Stored data entries
== Segment start ==
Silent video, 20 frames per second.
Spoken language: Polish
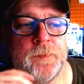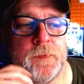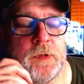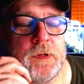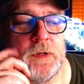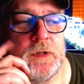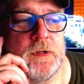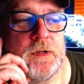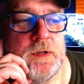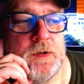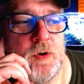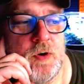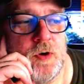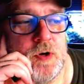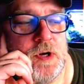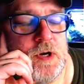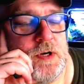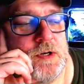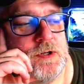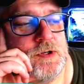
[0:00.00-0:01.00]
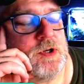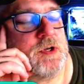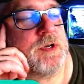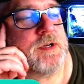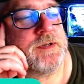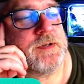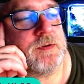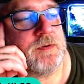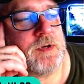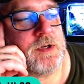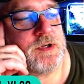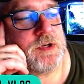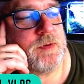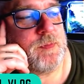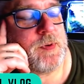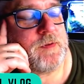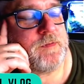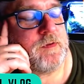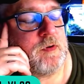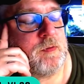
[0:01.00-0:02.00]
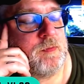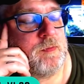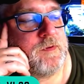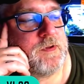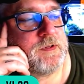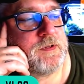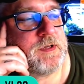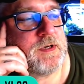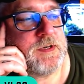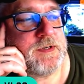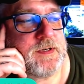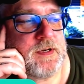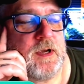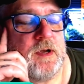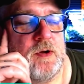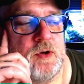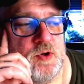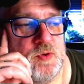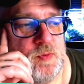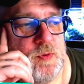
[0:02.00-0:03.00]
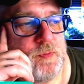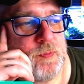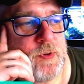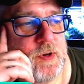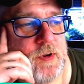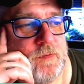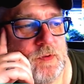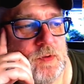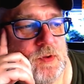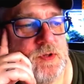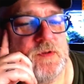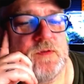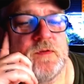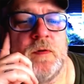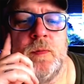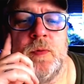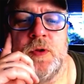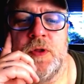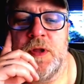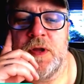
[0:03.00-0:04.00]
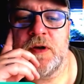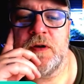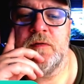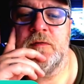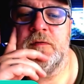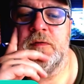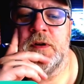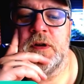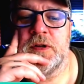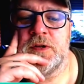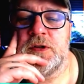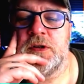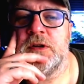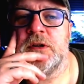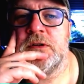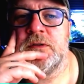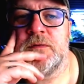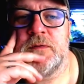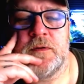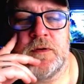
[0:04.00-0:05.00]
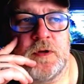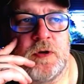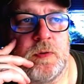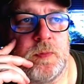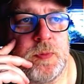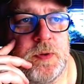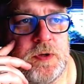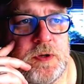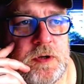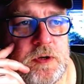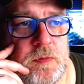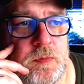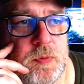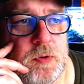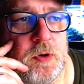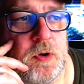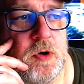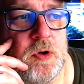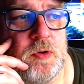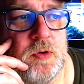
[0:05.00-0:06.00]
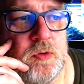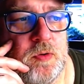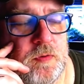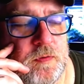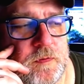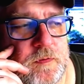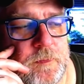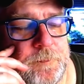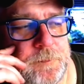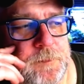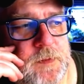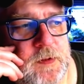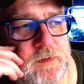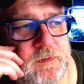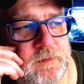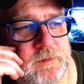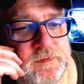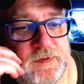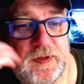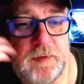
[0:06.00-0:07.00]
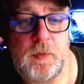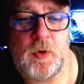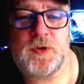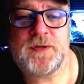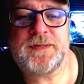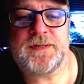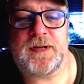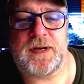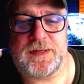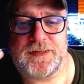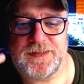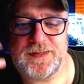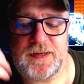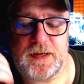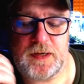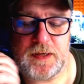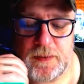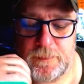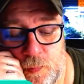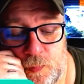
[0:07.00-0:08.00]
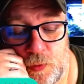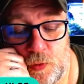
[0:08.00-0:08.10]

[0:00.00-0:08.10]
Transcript: E, ograniczone są nasze prawa obywatelskie, choćby prawo do swobodnego wyrażania swoich opinii i poglądów w demonstracjach.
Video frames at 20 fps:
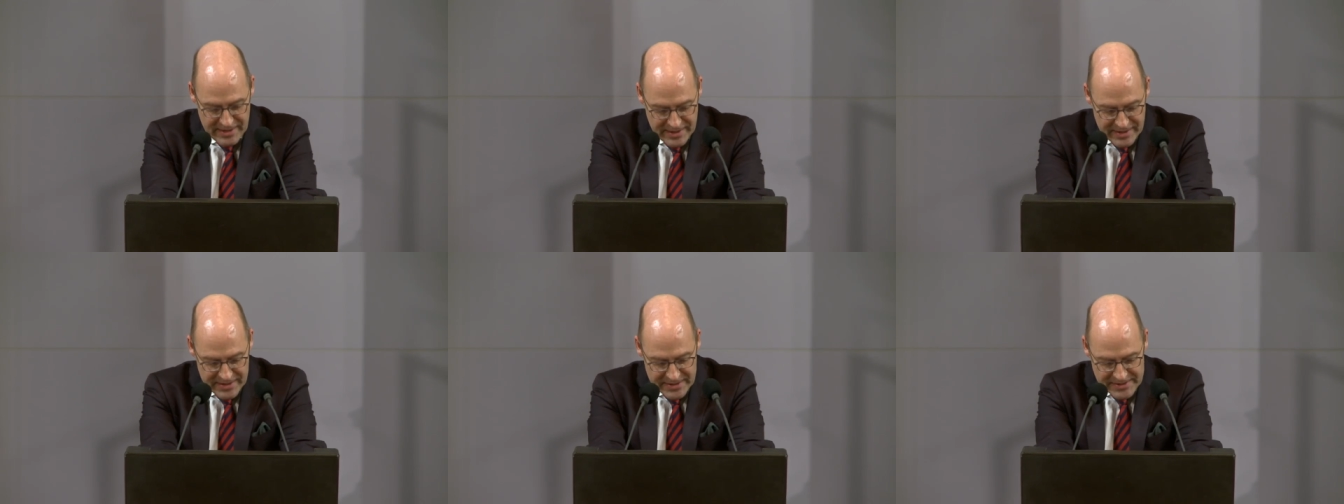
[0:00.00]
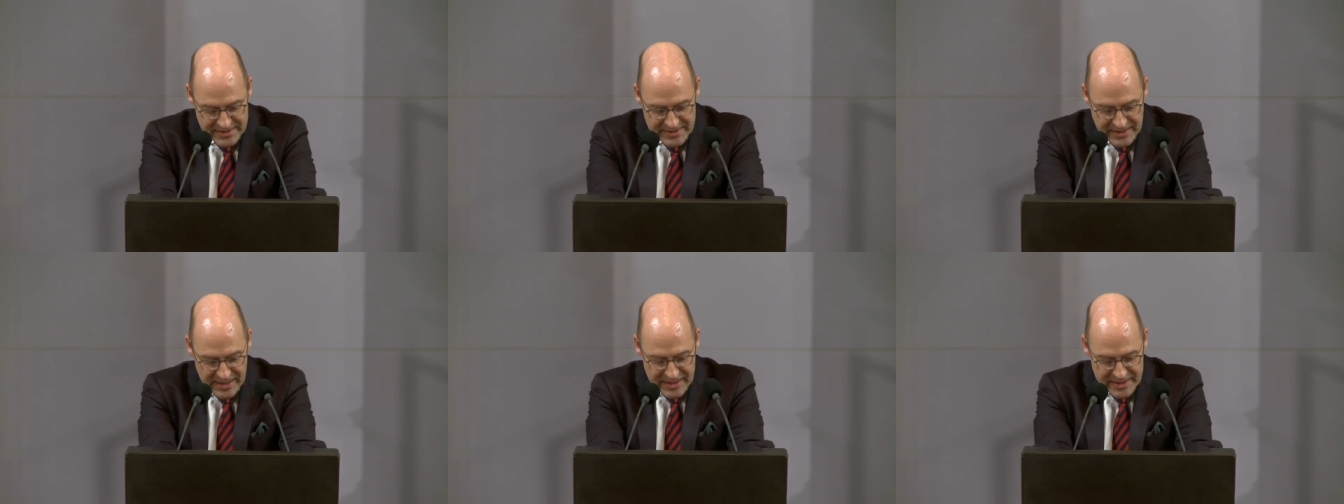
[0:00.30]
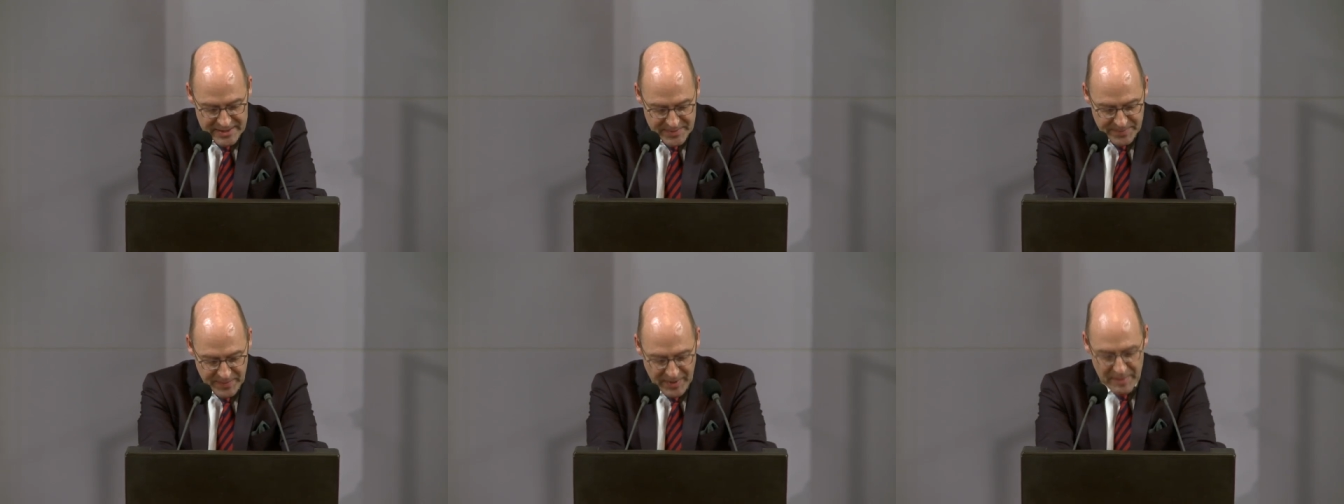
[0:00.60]
sei
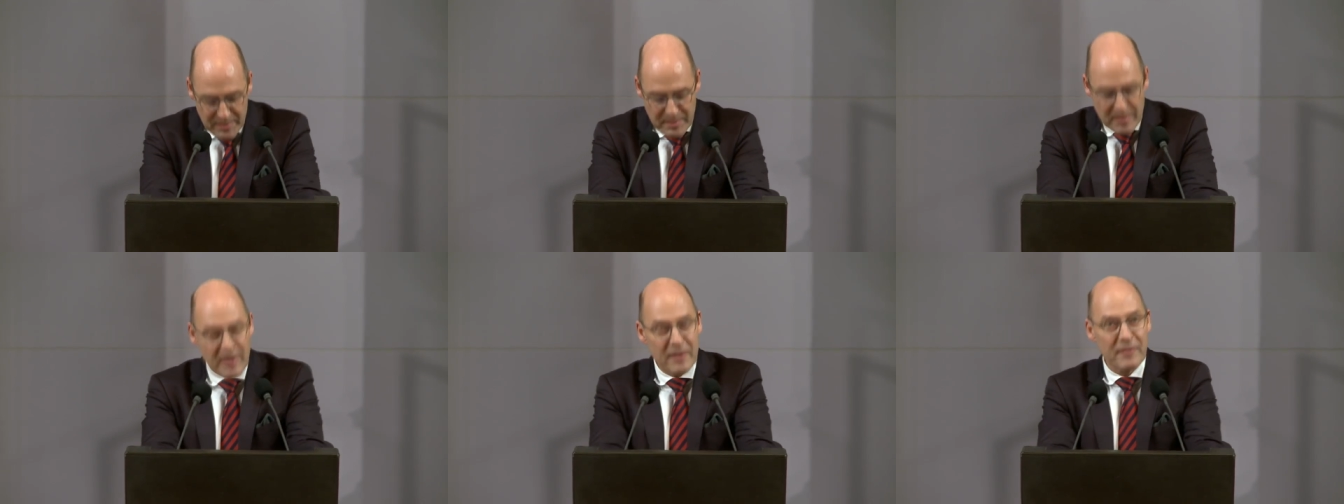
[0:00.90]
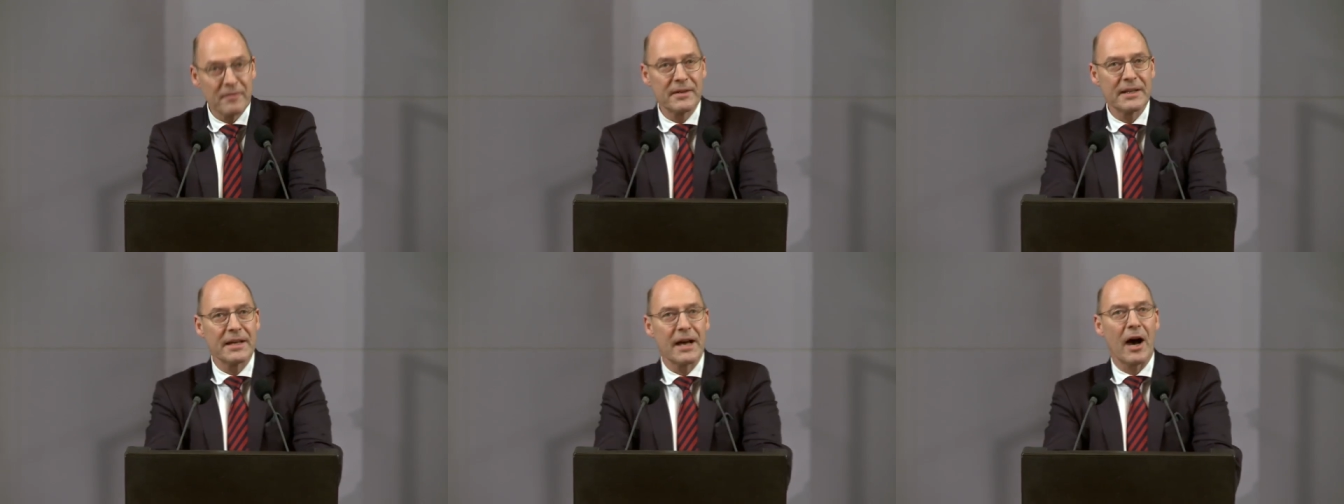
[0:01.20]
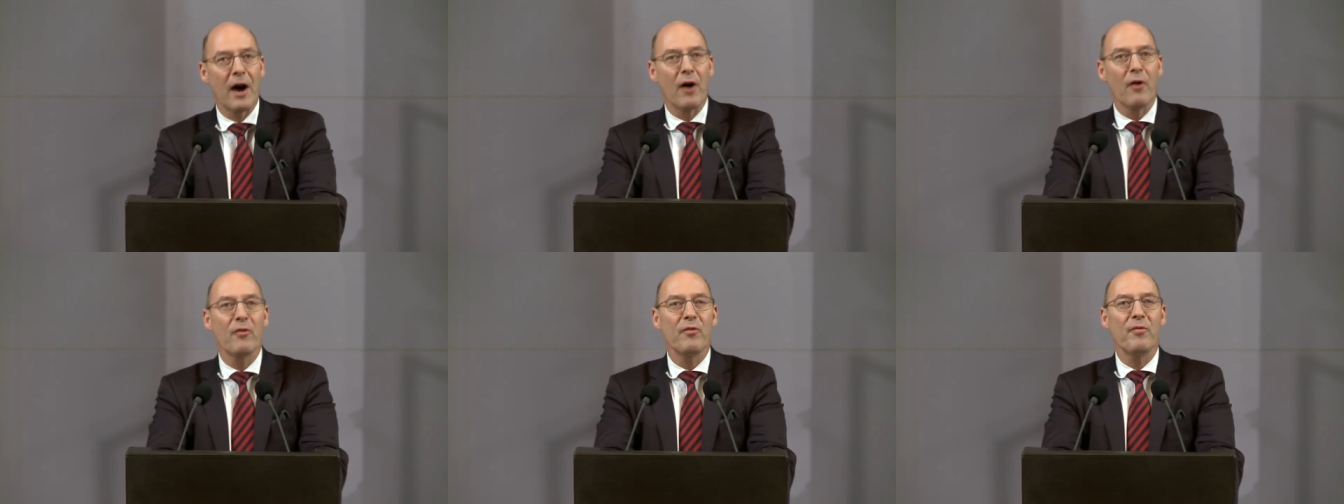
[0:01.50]
es beim
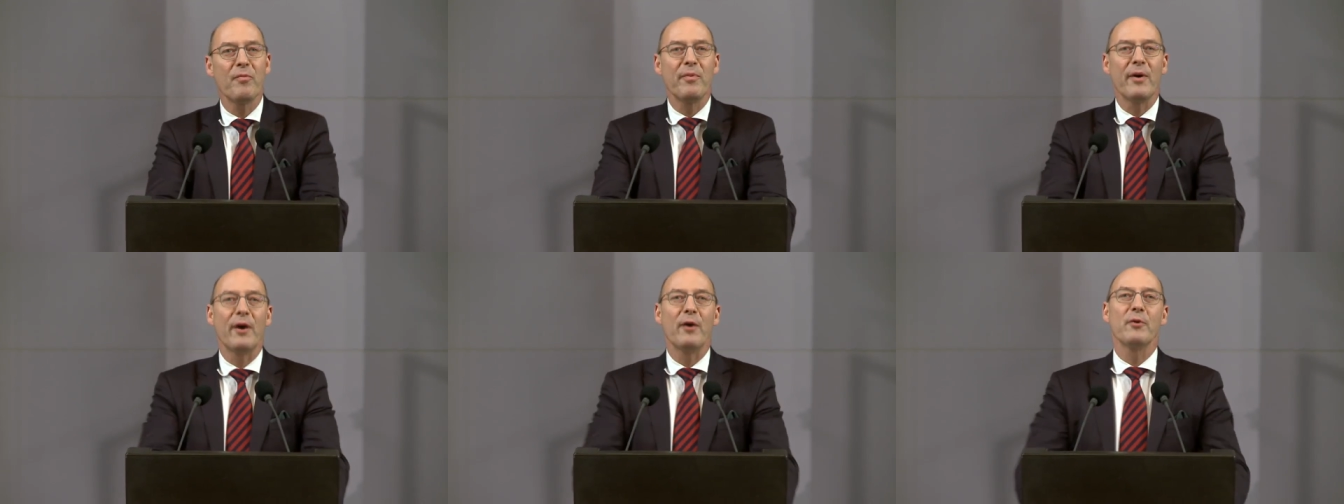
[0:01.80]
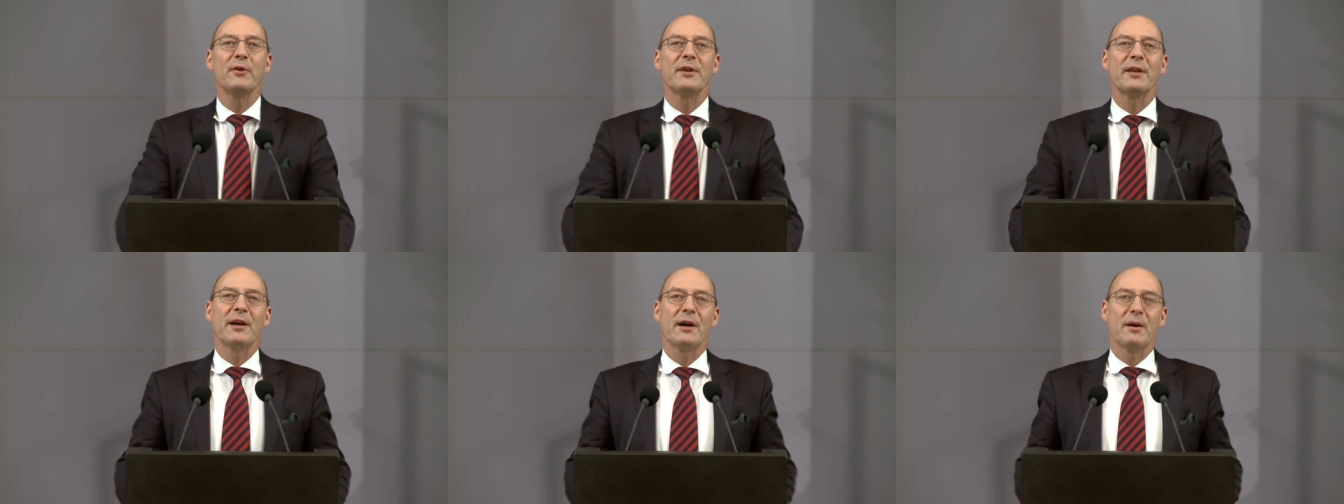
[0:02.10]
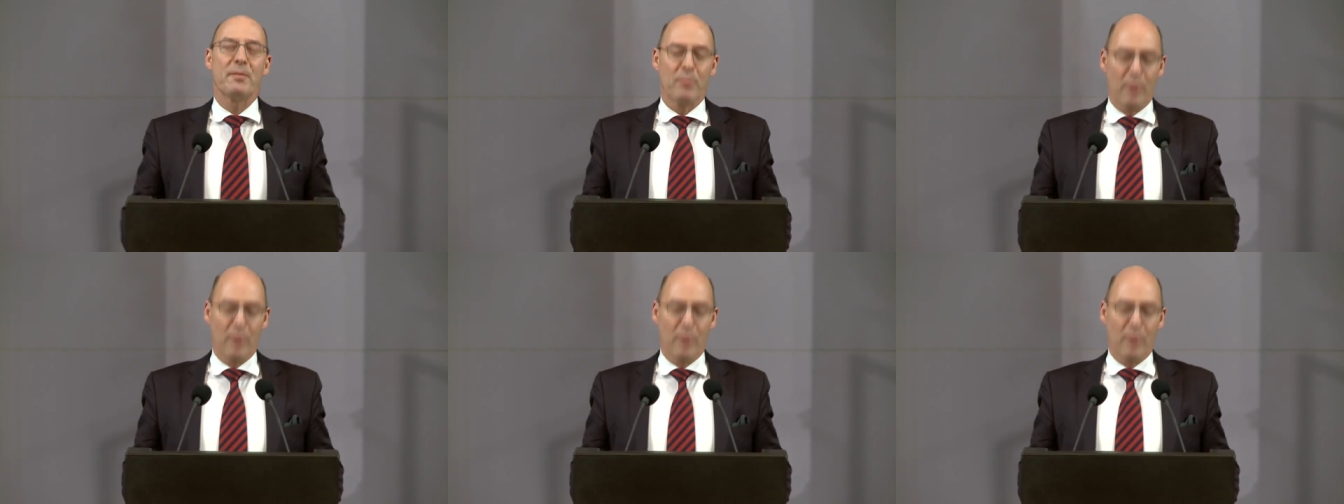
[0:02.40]
Wiederaufbau der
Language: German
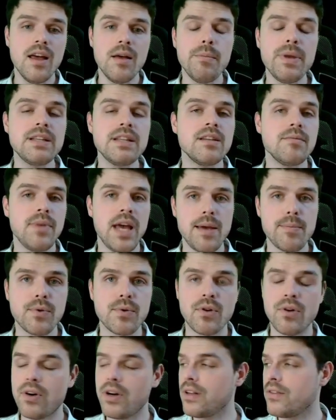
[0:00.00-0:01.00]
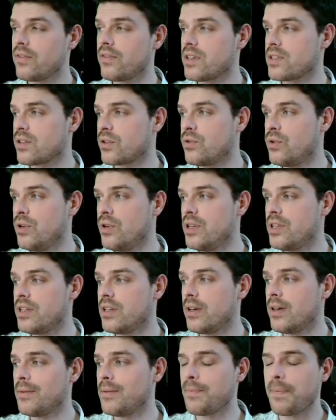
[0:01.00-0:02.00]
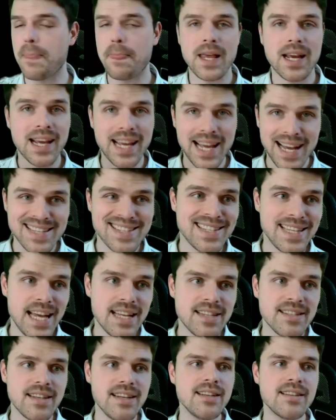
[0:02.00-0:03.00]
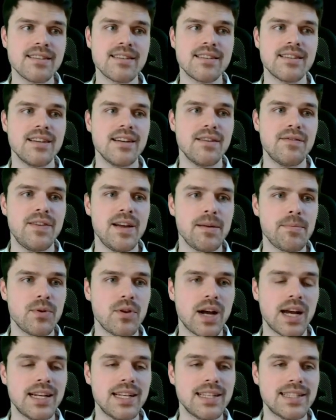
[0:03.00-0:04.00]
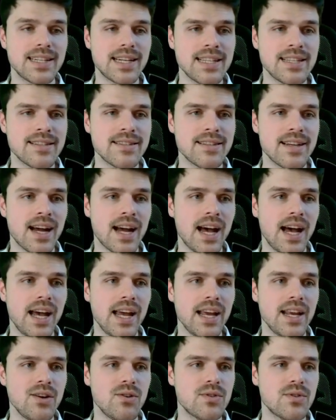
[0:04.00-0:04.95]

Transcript: mit dem Apecoin, was natürlich ähm, ganz nett ist, äh, fällt mir noch eine dritte Sache ein.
== Segment end ==
WORK INSTRUCTION
Say how many lines in the data above contain the string "frames", and give no other output.

EXERCISE RESULT
2